EXERCISE GOAL -> In the listing that follows, how many lines include the word "video"? Only the number is wanted.

MATERIAL PROVIDED ->

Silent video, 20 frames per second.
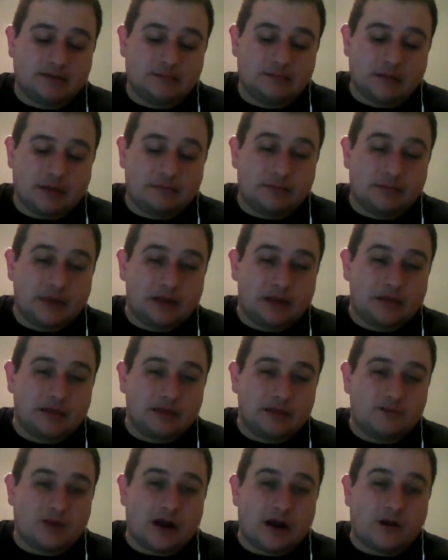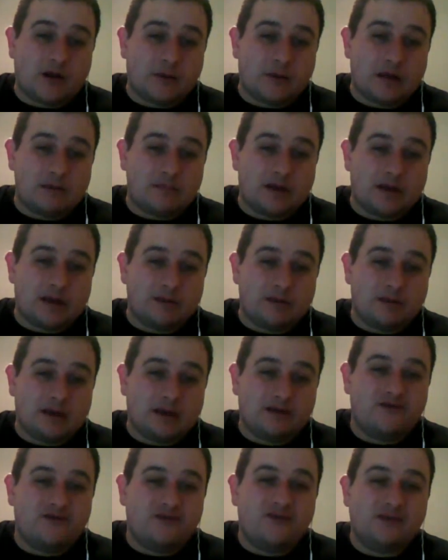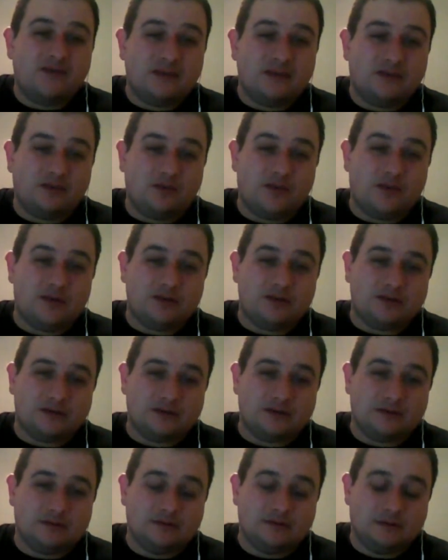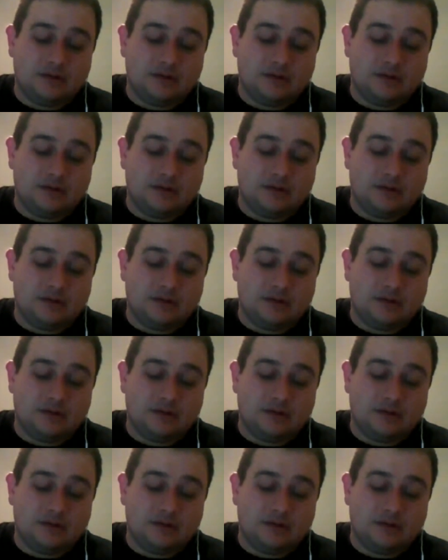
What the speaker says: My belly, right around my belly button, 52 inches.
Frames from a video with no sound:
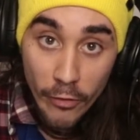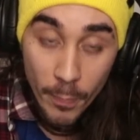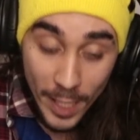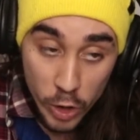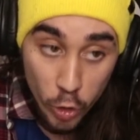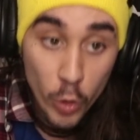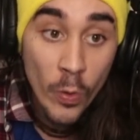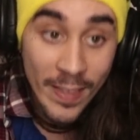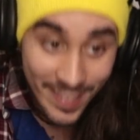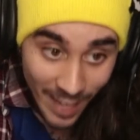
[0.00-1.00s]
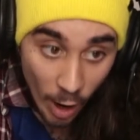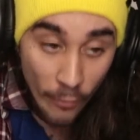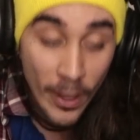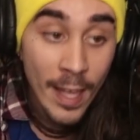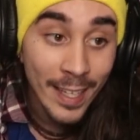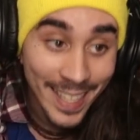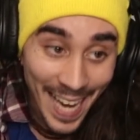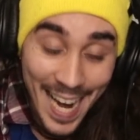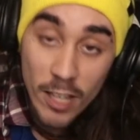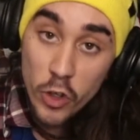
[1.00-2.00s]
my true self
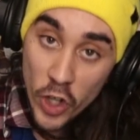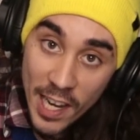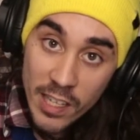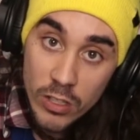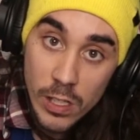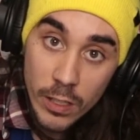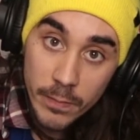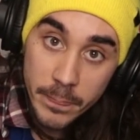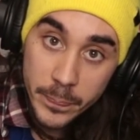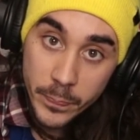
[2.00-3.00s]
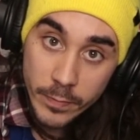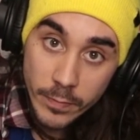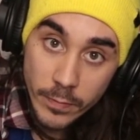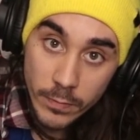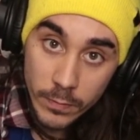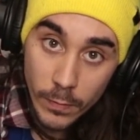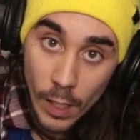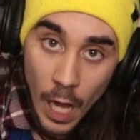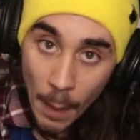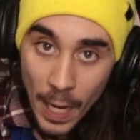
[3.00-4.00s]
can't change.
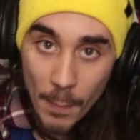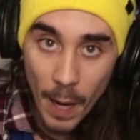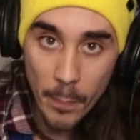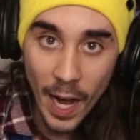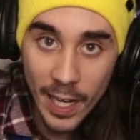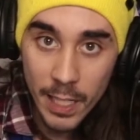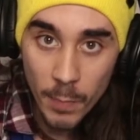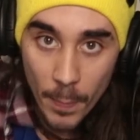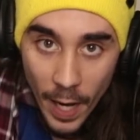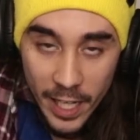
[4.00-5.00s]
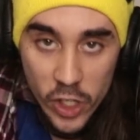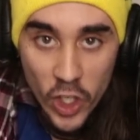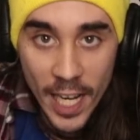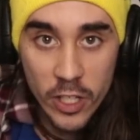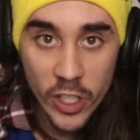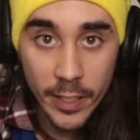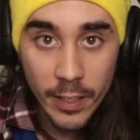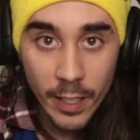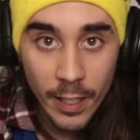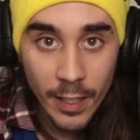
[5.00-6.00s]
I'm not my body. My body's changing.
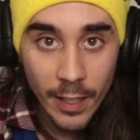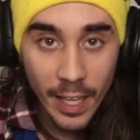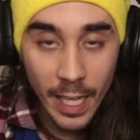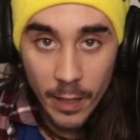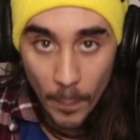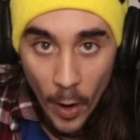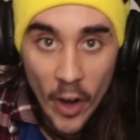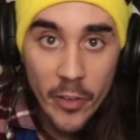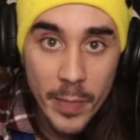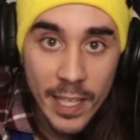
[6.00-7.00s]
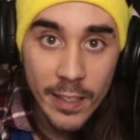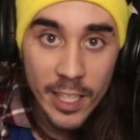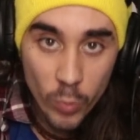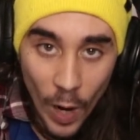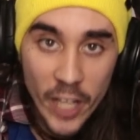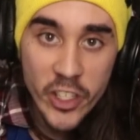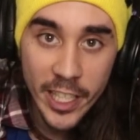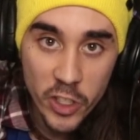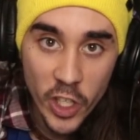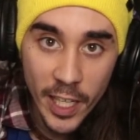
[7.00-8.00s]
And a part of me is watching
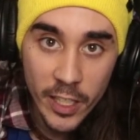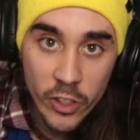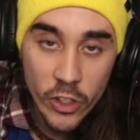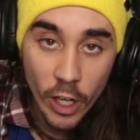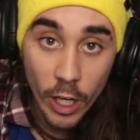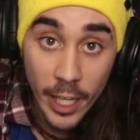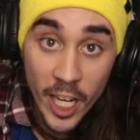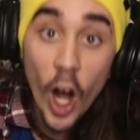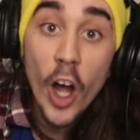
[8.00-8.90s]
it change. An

RESULT OF THIS TASK -> 2